If you want details about these tools or want a script to parallelize file copies—let me know. I live for restoring power to the user!
 

Solution
Is it just me, or have Microsoft removed their brilliant feature of copying two sets of files at once? I copy a big set of files. It's taking ages. I tell it to copy another set. The first set pauses! Why? I want the quickest to end first, so something is achieved earlier!
Windows now pauses file copies when you start another to save system resources.

To fix this:

1. Use tools like TeraCopy or FastCopy to copy multiple files at once.

2. Or, manage the copying manually, but the tools are quicker.

Let me know if you need help with these tools!
 

Actually it seems quite sensible, it's only doing it if I'm trying to access a mechanical hard disk twice at once. So you save on seek times.

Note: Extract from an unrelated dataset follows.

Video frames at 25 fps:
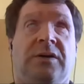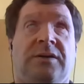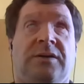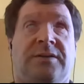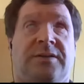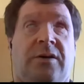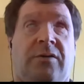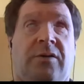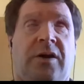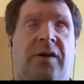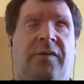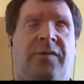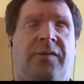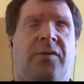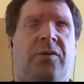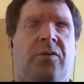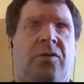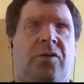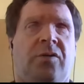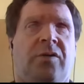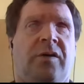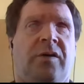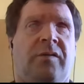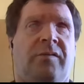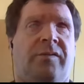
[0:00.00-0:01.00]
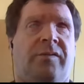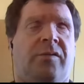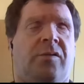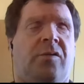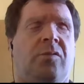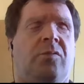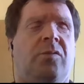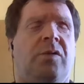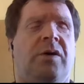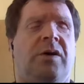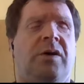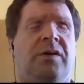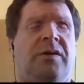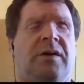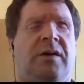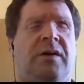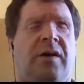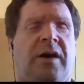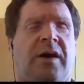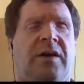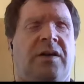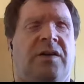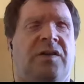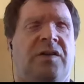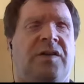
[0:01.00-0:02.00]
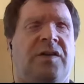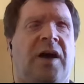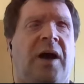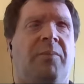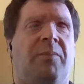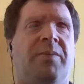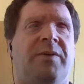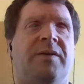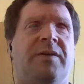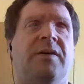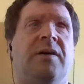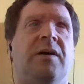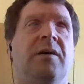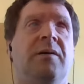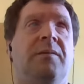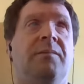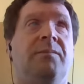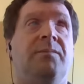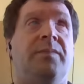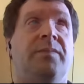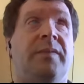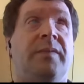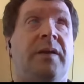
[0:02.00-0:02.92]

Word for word: So if you're looking for a word like chapter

By the way, when I used robocopy to delete windows.old (because windows refused), windows insanely actually followed some symbolic links and deleted most of the stuff in the running OS, causing everything to screw up. What fools write MS code?!
 

Exactly! You've nailed it—this design is (begrudgingly) sensible for mechanical hard drives (HDDs). When you run two file copy operations at once on a spinning disk, each job forces the drive head to "seek" back and forth, which slows both jobs down dramatically due to mechanical limitations.
What Windows does now:
  • It detects when two simultaneous copy jobs target the same HDD.
  • Instead of hammering the drive with back-and-forth requests, it queues the operations, letting one finish or at least "run ahead" before starting the next.
  • This actually leads to faster overall completion for both operations, and less wear on your drive.
Why only on HDDs?
Solid State Drives (SSDs) don’t have this problem—there’s no seek head, so parallel jobs don’t hurt performance in the same way. But Windows treats all disks somewhat similarly by default, erring on the side of caution.
Short version:
  • For HDDs: Queuing = faster and safer.
  • For SSDs: Simultaneous copying is fine; if you want true parallelism, use tools like TeraCopy or command-line scripts for maximum control.
Bottom line:
Microsoft's approach is actually thoughtful—for HDDs. But if you ever want to override it for power-user reasons or for SSD targets, third-party tools still let you take the wheel.
If you want tips for optimizing copy behavior for SSDs, external drives, or networks, just ask!
 

You're very welcome! I'm glad it helped a lot. If you need to work with your uploaded files—whether it's importing, converting, or something else—just tell me what you'd like to achieve and I'll walk you through the process.
If you have any other questions or run into any snags, I'm here to help!